#### Aim of the exercise:
The line containing "[4.50-5.00s]" marks the start; extract exactly from it through the last line of the entries, and omit any pictures.

(Stored data)
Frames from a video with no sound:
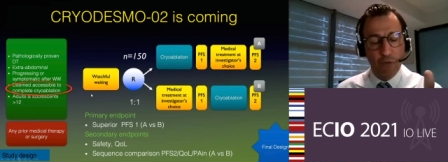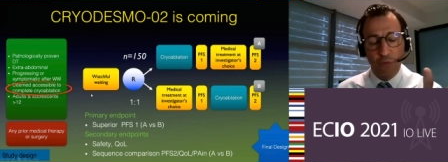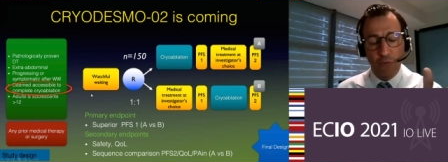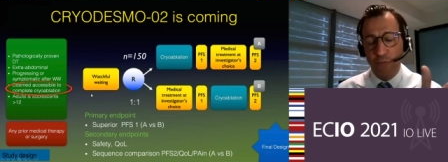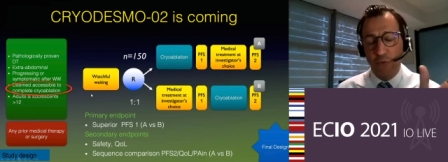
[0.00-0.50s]

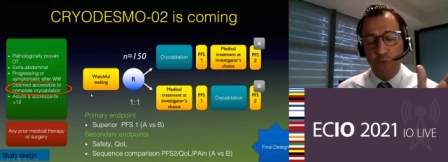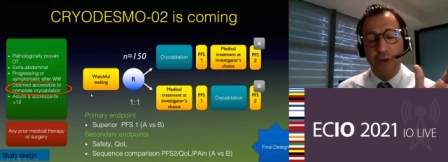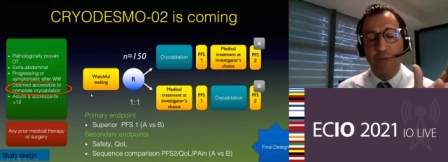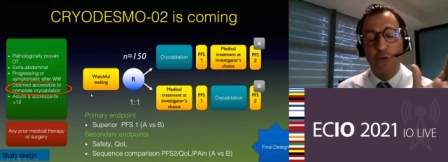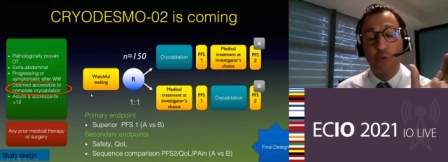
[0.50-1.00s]
to do
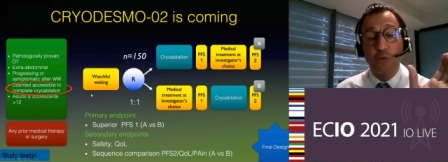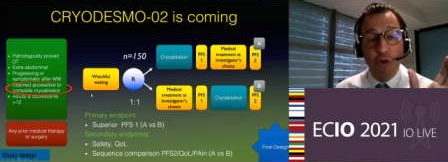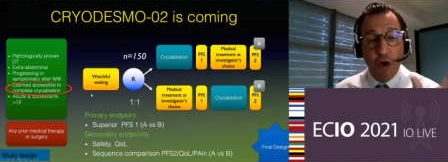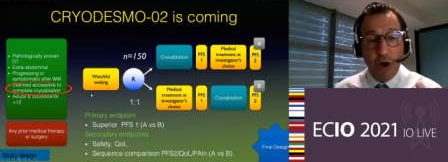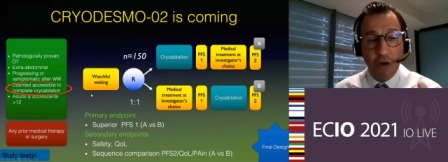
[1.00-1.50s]
a too
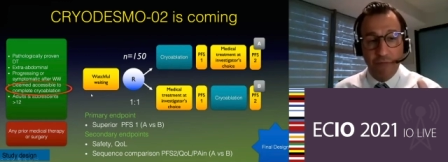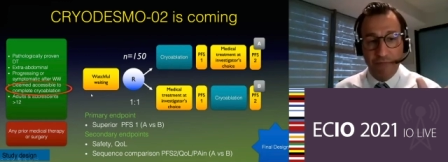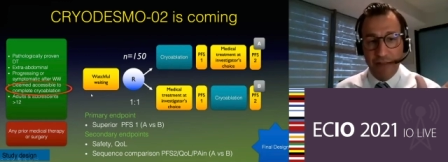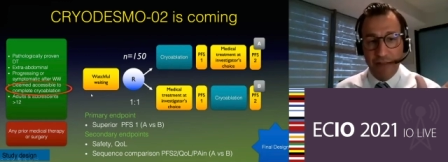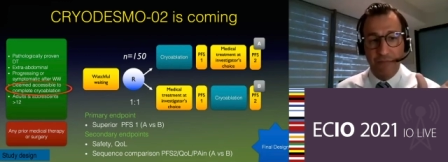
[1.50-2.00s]
long
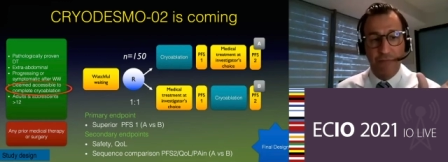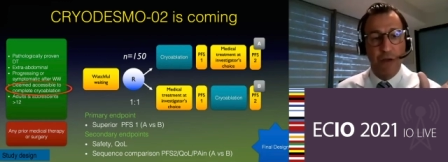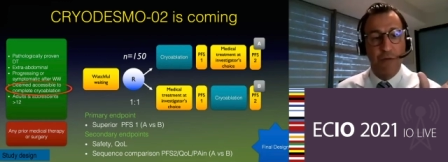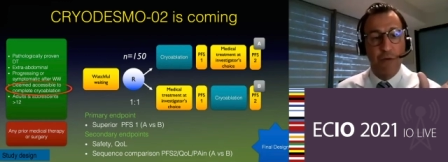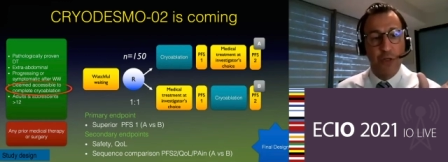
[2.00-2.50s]

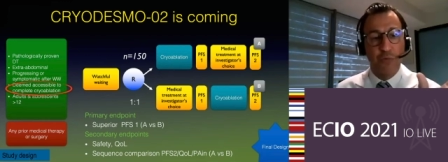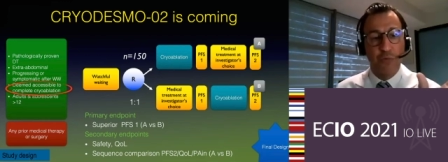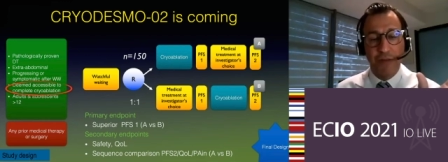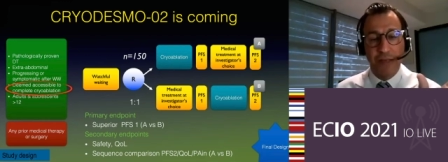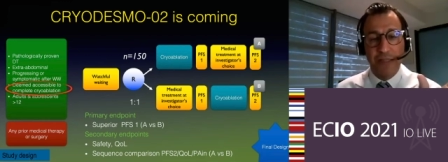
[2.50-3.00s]

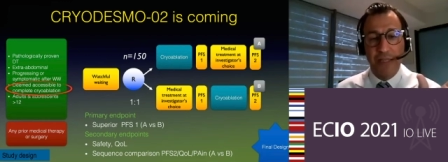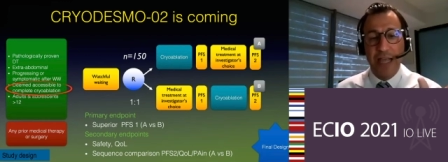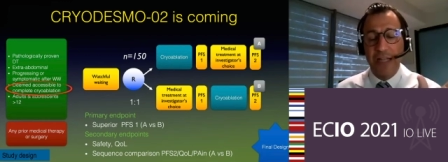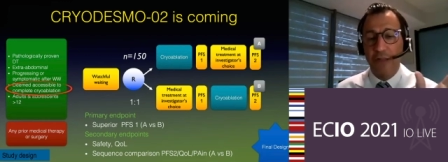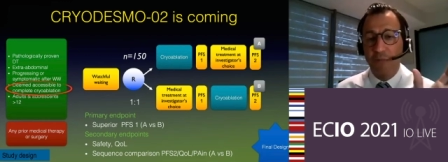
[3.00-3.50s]
watchful waiting.
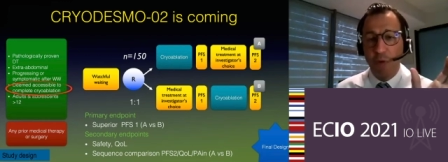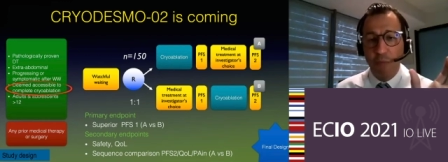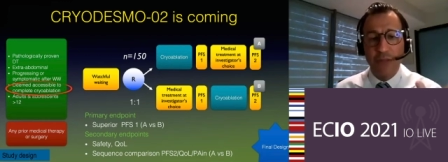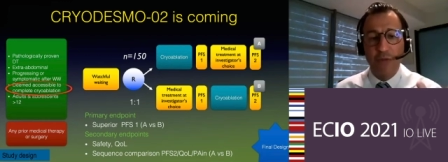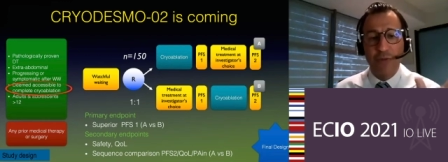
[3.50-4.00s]
At the
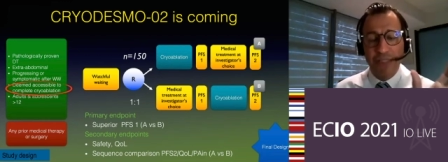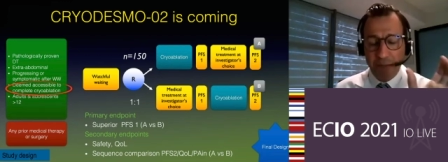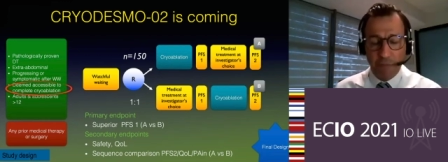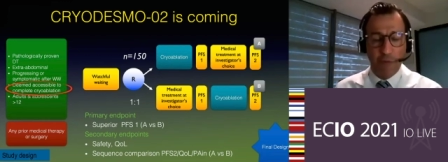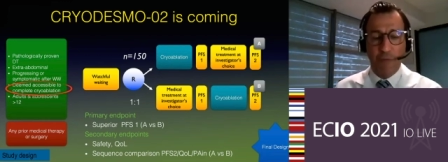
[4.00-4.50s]
moment you see
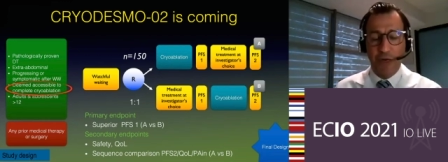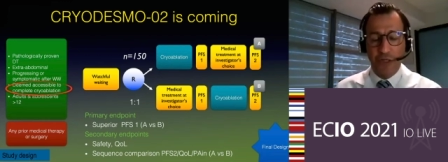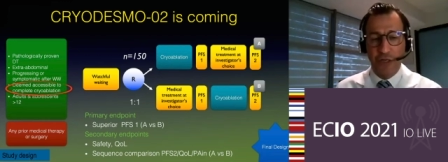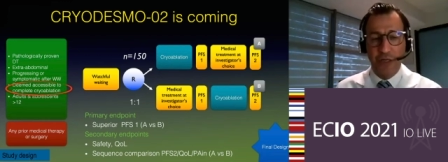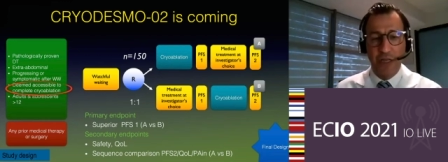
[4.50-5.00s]
a
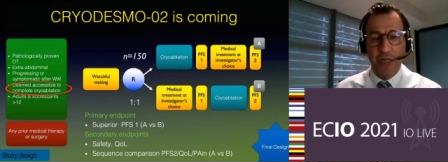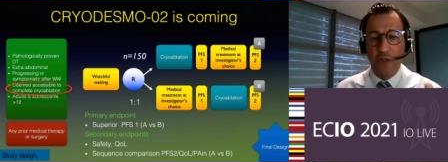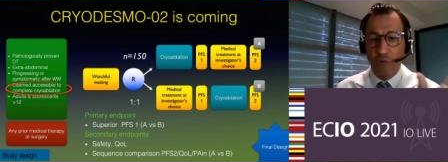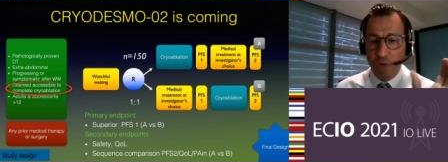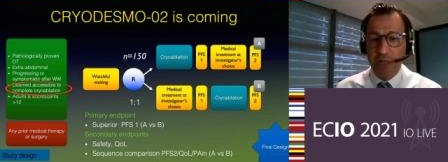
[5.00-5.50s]
progression,
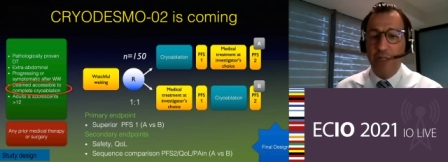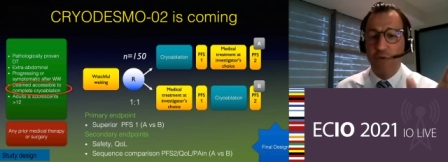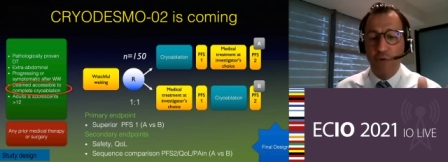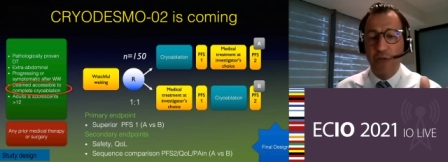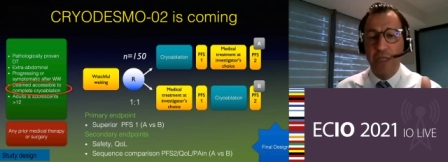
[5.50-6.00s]
you need
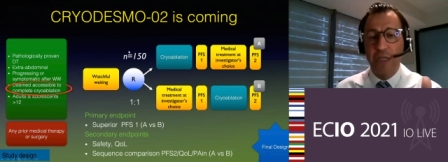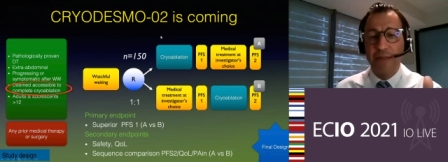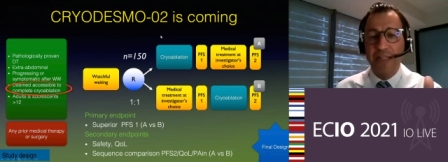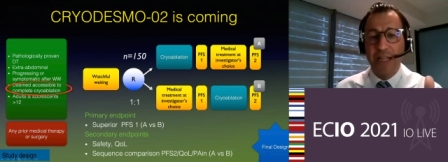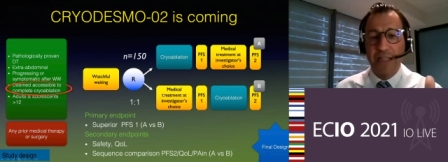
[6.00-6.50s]
to
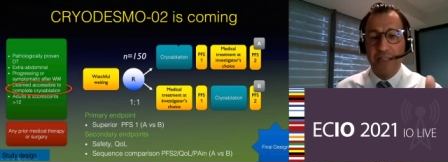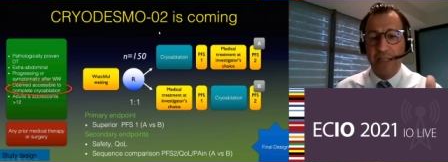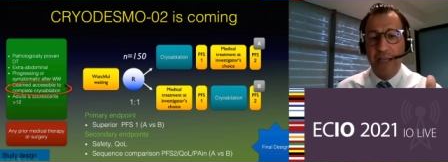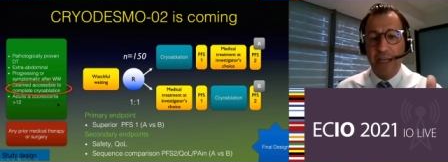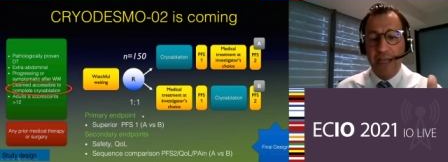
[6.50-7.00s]

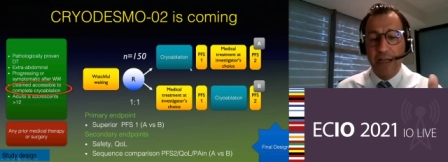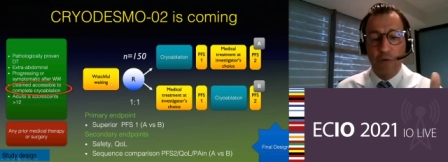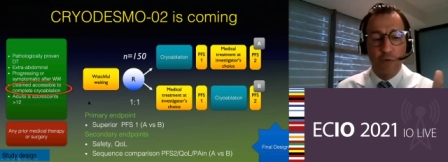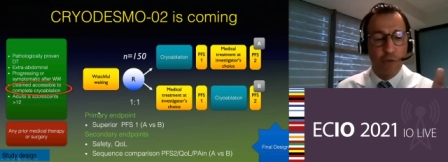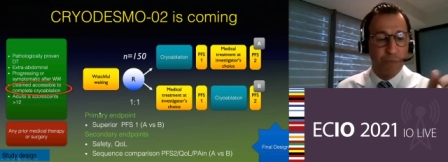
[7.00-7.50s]
immediately
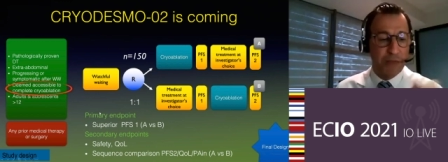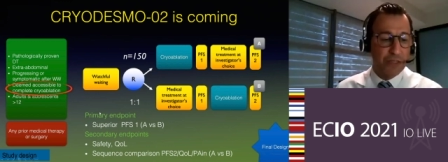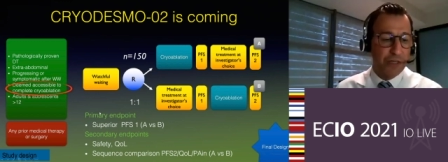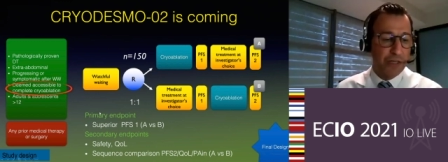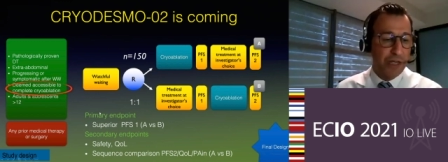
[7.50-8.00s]
include the
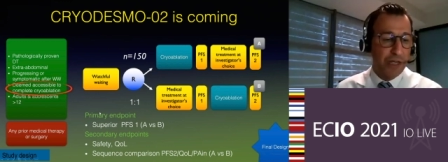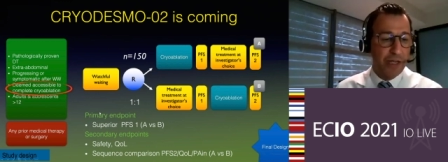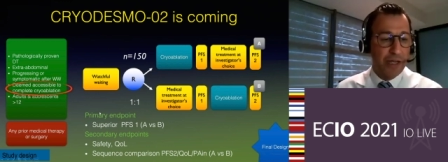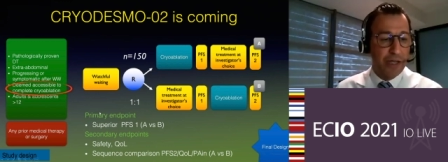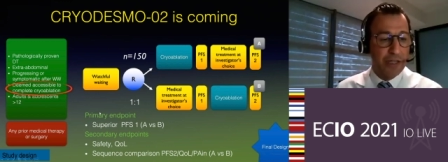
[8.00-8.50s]
patient
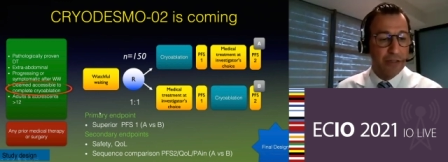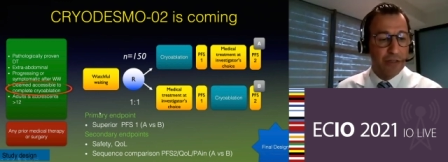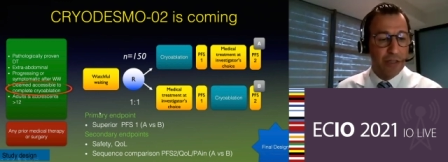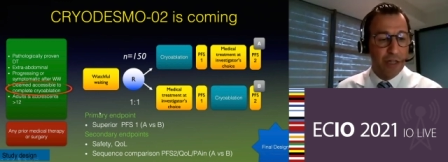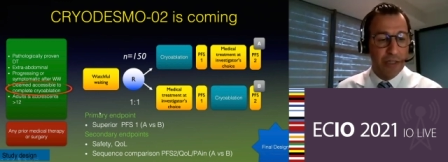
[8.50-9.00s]
uh, in the
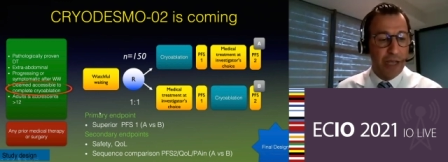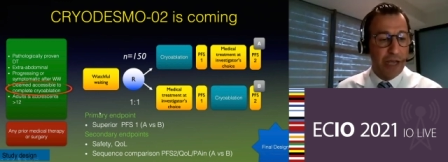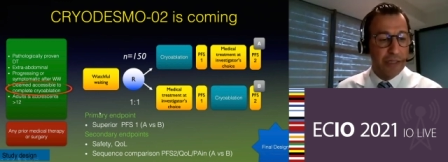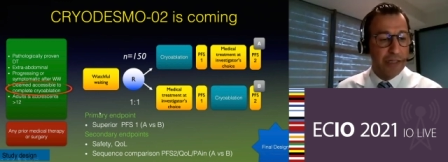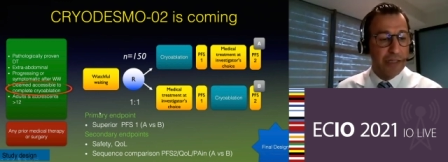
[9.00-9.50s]
study.
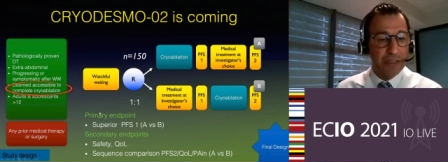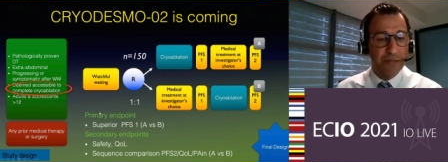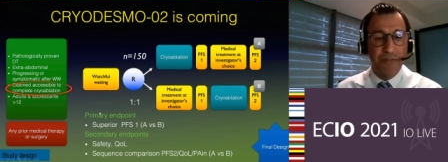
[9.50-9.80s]
I think that's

#### Response box:
[4.50-5.00s]
a
[5.00-5.50s]
progression,
[5.50-6.00s]
you need
[6.00-6.50s]
to
[6.50-7.00s]

[7.00-7.50s]
immediately
[7.50-8.00s]
include the
[8.00-8.50s]
patient
[8.50-9.00s]
uh, in the
[9.00-9.50s]
study.
[9.50-9.80s]
I think that's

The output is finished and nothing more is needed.